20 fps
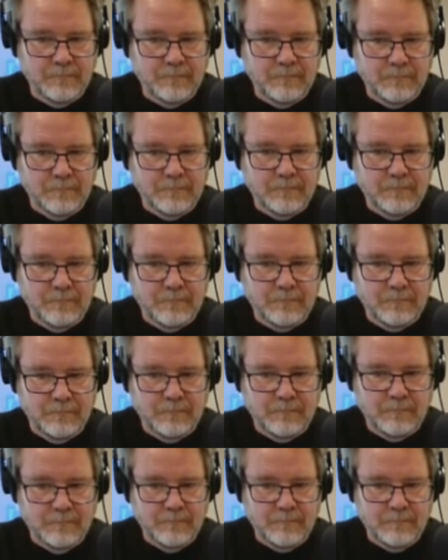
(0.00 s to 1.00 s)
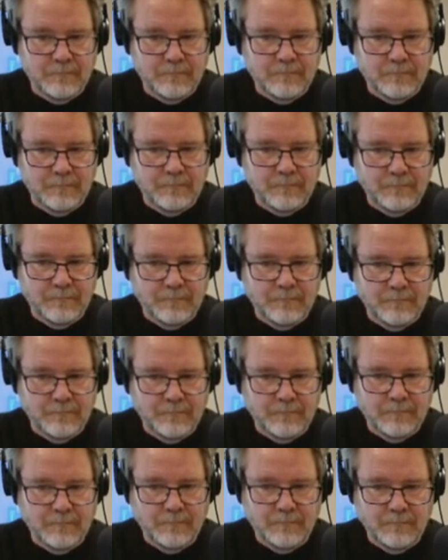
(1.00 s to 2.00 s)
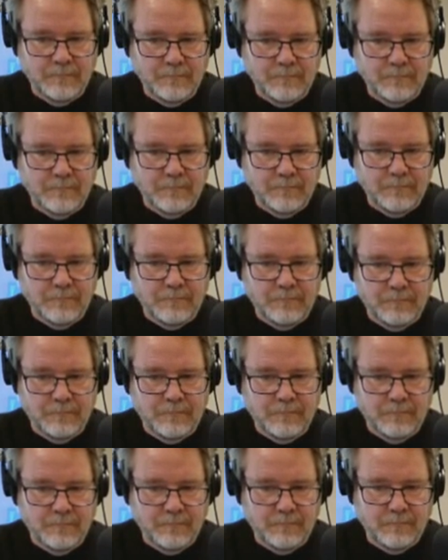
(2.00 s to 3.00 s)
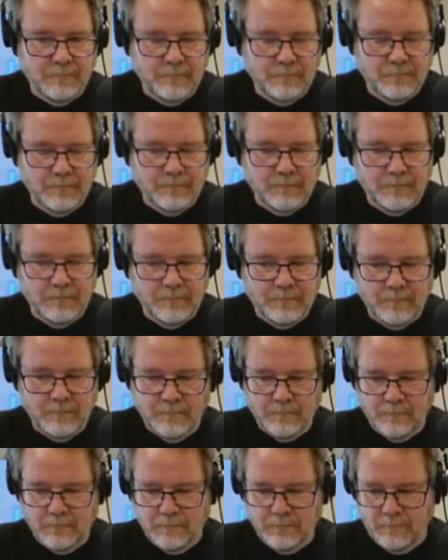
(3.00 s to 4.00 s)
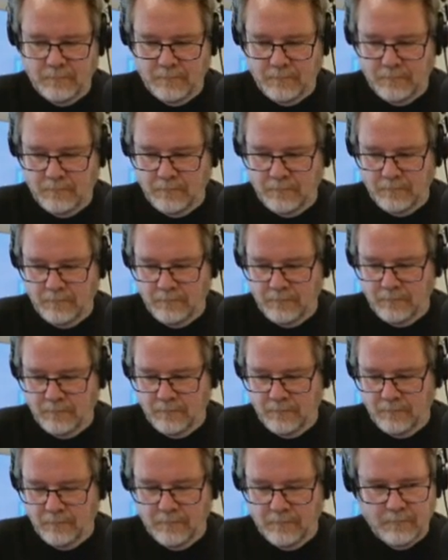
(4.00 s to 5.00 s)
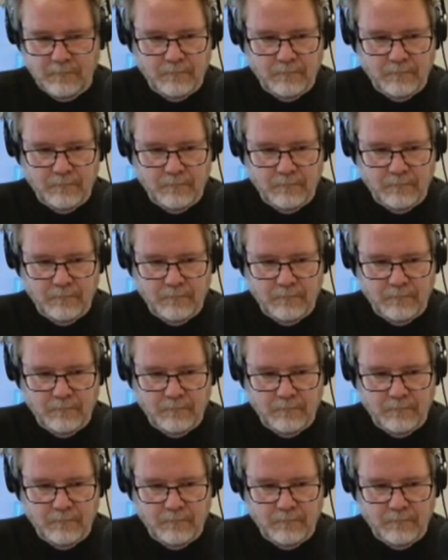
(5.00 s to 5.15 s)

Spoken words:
[no speech]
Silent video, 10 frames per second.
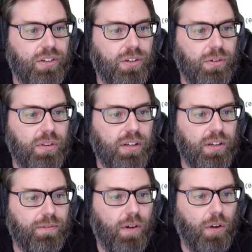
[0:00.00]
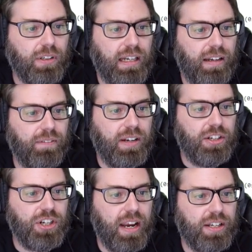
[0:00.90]
to the
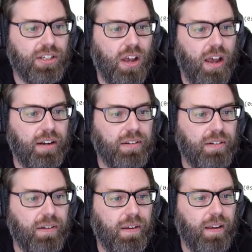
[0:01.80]
default-env.json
━━━
*Task prompt*:
Drop the pictures, then reproduce exactly the lines from the one with "(1.00 s to 2.00 s)" through the final line of the listing.

*Task solution*:
(1.00 s to 2.00 s)
(2.00 s to 3.00 s)
(3.00 s to 4.00 s)
(4.00 s to 5.00 s)
(5.00 s to 5.15 s)

Spoken words:
[no speech]
Silent video, 10 frames per second.
[0:00.00]
[0:00.90]
to the
[0:01.80]
default-env.json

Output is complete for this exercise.